Tuesday, February 14, 2012

Continuing the conversation: Why are the bishops being so stubborn?

My Twitter conversation partner (see yesterday's post) expressed reservations about the bishops' handling of the HHS free contraception mandate, saying that they were painting the issue as if it were the one and only primarily moral responsibility of the Catholic Church, to the neglect of “justice, refuge for the poor and hungry, and abolition of war.” I am sure that Teddy is not the only person who feels this frustration. I imagine the bishops feel it too, being constrained to make claims on behalf of First Amendment rights when they have so many pressing pastoral issues to deal with already. If they had wanted to be constitutional experts, they would have gone into law, not ministry.
One thing Teddy may not have noticed is that when the current Administration first announced the “new, improved” mandate of free pills and contraptions (but not free medicine to heal ills), even before the bishops raised First Amendment issues at all, comments from Catholic spokespersons included the rather mundane observation that such a mandate would channel enormous sums of money away from direct service to the poor and into a single, specific benefit for a favored class.

In the case of institutions like Catholic Charities, which operates primarily from people's donations, that means an increase of administrative expenses and a decrease in the funds available for emergency housing, for heating assistance to low-income families, mental health services for the most vulnerable (in any number of languages), and so many other invisible services that are carried out for society's most invisible members.

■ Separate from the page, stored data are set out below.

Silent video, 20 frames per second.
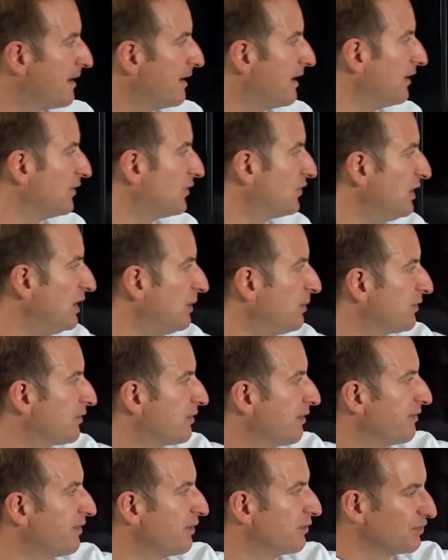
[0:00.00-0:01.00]
a sequence
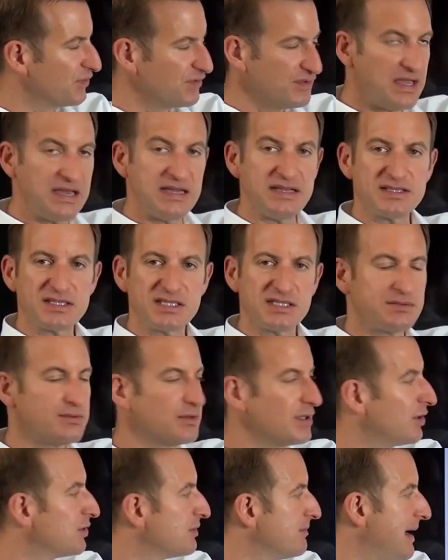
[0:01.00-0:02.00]
of those states
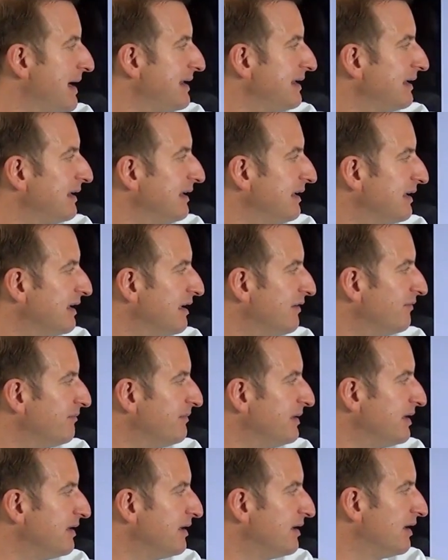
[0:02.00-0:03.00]
will automatically give
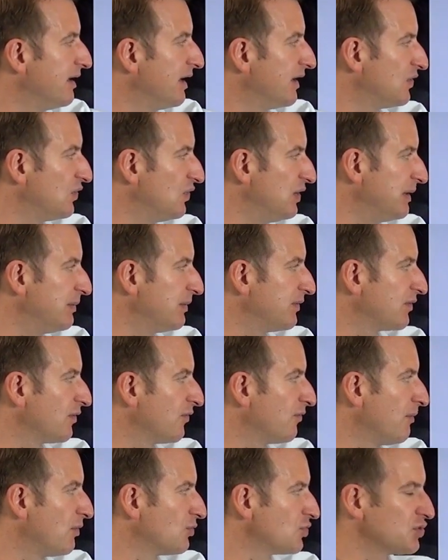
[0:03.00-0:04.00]
me a sequence
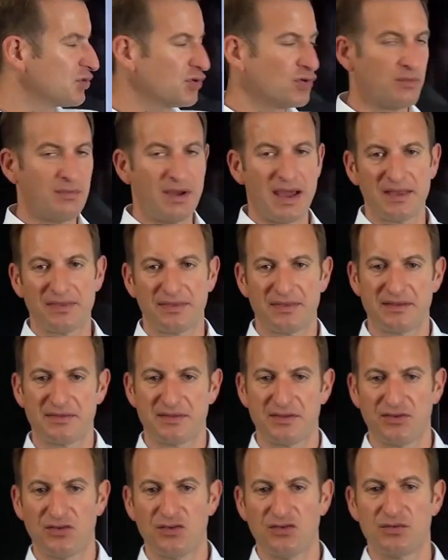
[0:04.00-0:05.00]
of motion commands that
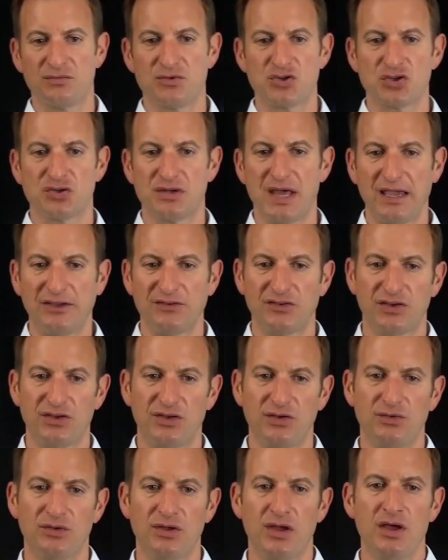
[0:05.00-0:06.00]
the system should
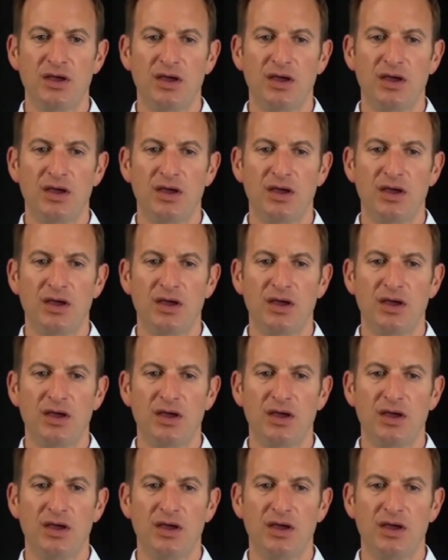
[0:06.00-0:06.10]
execute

I think it is safe to say that one of the reasons the bishops are being so vocal about this is that they see these precious services to the underserved (services which are already so difficult to fund) threatened by the new entitlement.

Just as I wrote last week, there can be a silver lining to this leaden cloud of intrusive government. If, as Fr. Robert Barron suggested, the goal of the administration is to relegate Catholicism to a private realm, such prophetic voices as Dorothy Day's suggested decades ago that social services ought to be carried out person-to-person, and not institutionalized. Catholics would no longer be able to delegate “the Church” to meet the needs of the poor; we would have to do it the old-fashioned way. Ourselves.